▸ **ASSIGNMENT**
Every entry is to be returned exactly as it stands; the pictures are to be dropped.

▸ **DATASET EXCERPTS**
_ _ _ _ _

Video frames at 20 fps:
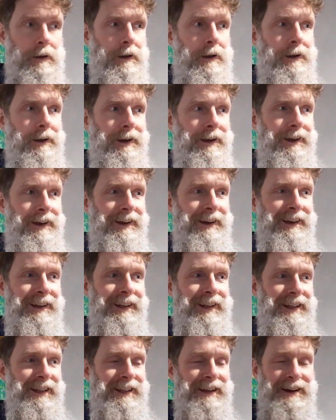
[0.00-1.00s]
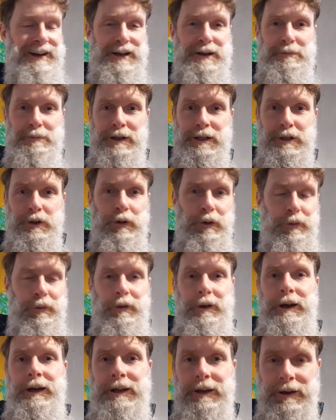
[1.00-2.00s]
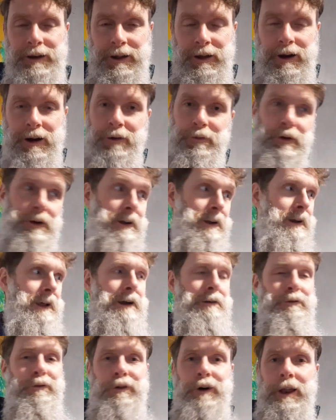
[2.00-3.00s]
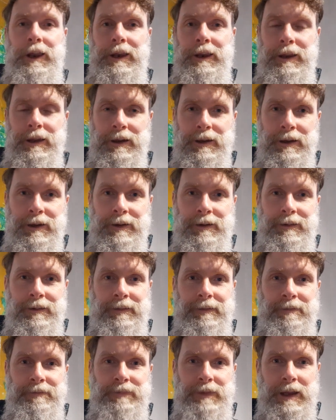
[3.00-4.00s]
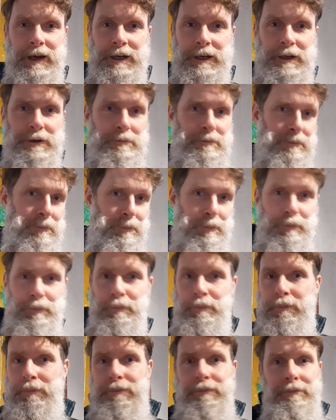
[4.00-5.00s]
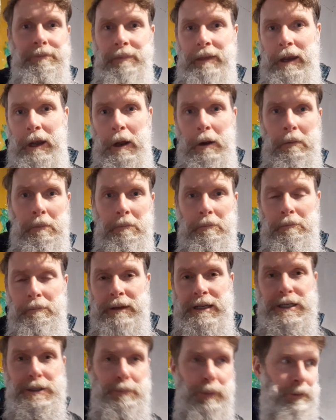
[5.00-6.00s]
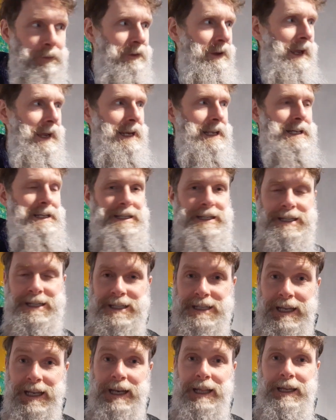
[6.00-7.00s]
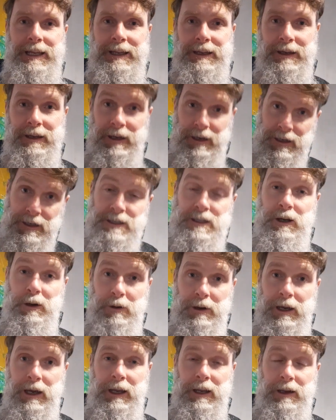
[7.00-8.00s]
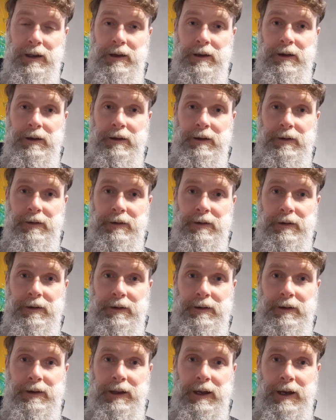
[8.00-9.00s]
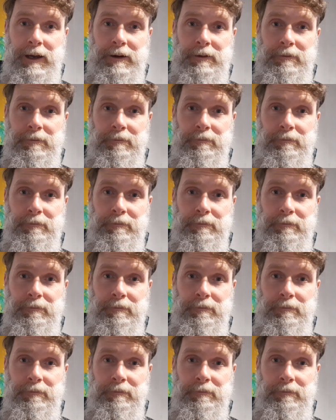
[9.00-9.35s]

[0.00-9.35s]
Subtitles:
I can be joyful. I can laugh. I can have fun. I can, you know, be spontaneous and silly, and it's okay. Yeah.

_ _ _ _ _

▸ **WRITTEN ANSWER**
Video frames at 20 fps:
[0.00-1.00s]
[1.00-2.00s]
[2.00-3.00s]
[3.00-4.00s]
[4.00-5.00s]
[5.00-6.00s]
[6.00-7.00s]
[7.00-8.00s]
[8.00-9.00s]
[9.00-9.35s]

[0.00-9.35s]
Subtitles:
I can be joyful. I can laugh. I can have fun. I can, you know, be spontaneous and silly, and it's okay. Yeah.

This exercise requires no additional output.